== Input ==
◇ ◇ ◇ ◇ ◇ ◇ ◇

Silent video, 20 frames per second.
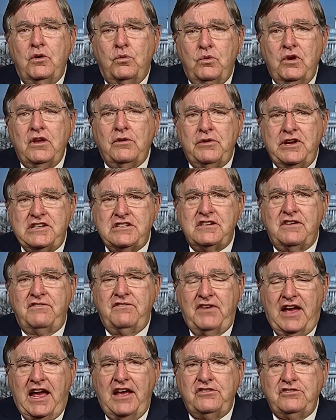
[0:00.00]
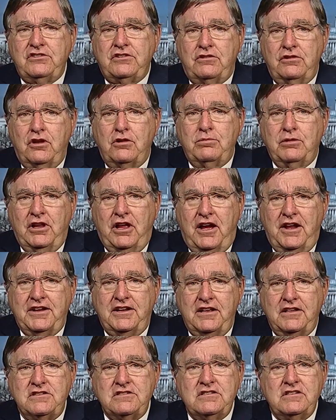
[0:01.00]
will reach a vast global
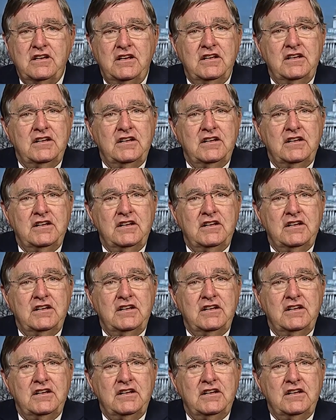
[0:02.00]
audience.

◇ ◇ ◇ ◇ ◇ ◇ ◇

== Required work ==
Omit the pictures. Repeat the rest of the data exactly.

== Response ==
Silent video, 20 frames per second.
[0:00.00]
[0:01.00]
will reach a vast global
[0:02.00]
audience.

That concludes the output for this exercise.